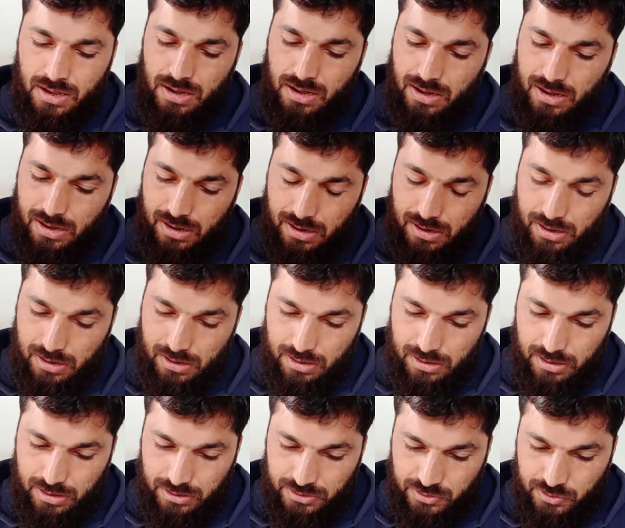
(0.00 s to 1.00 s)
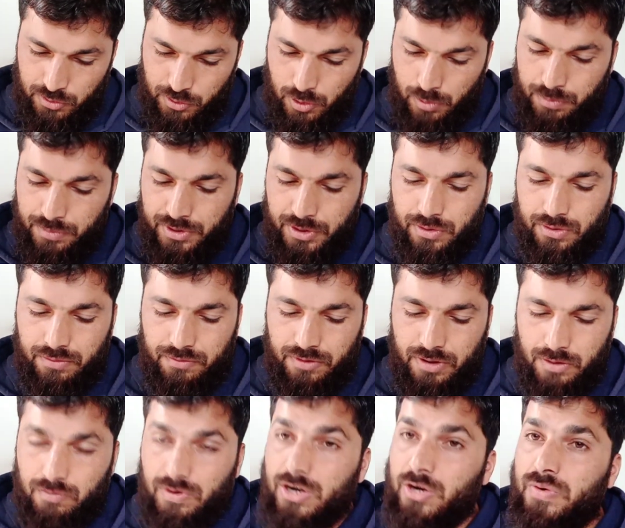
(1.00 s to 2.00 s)
So
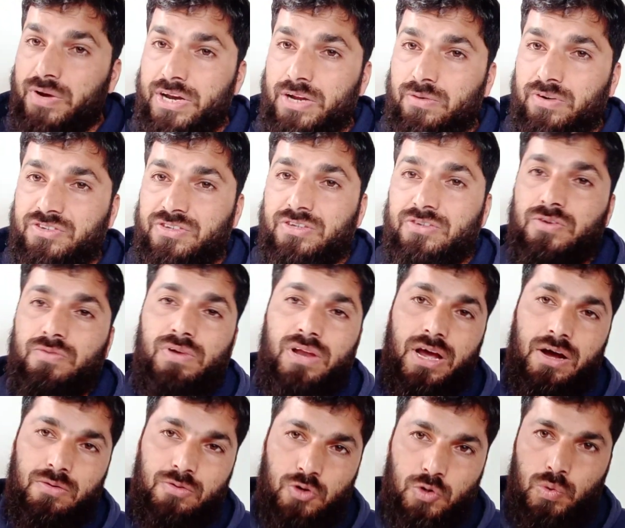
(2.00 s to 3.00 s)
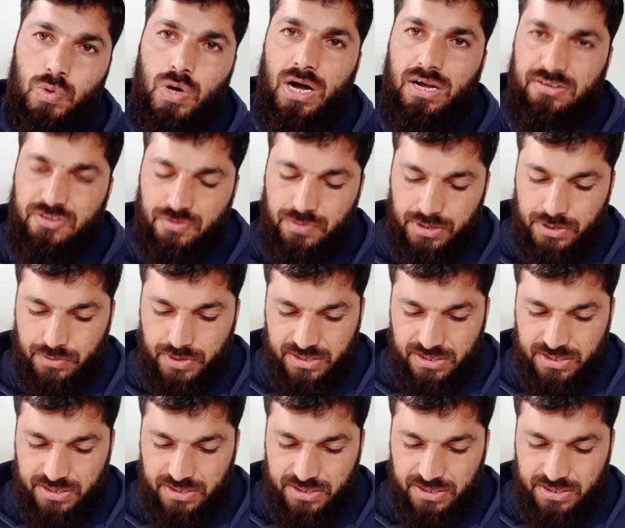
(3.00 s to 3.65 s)
for 120 questions you will have 2 hours for your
---
Work instruction
Copy every line above exactly, leaving no picture in the copy.

Task result
(0.00 s to 1.00 s)
(1.00 s to 2.00 s)
So
(2.00 s to 3.00 s)
(3.00 s to 3.65 s)
for 120 questions you will have 2 hours for your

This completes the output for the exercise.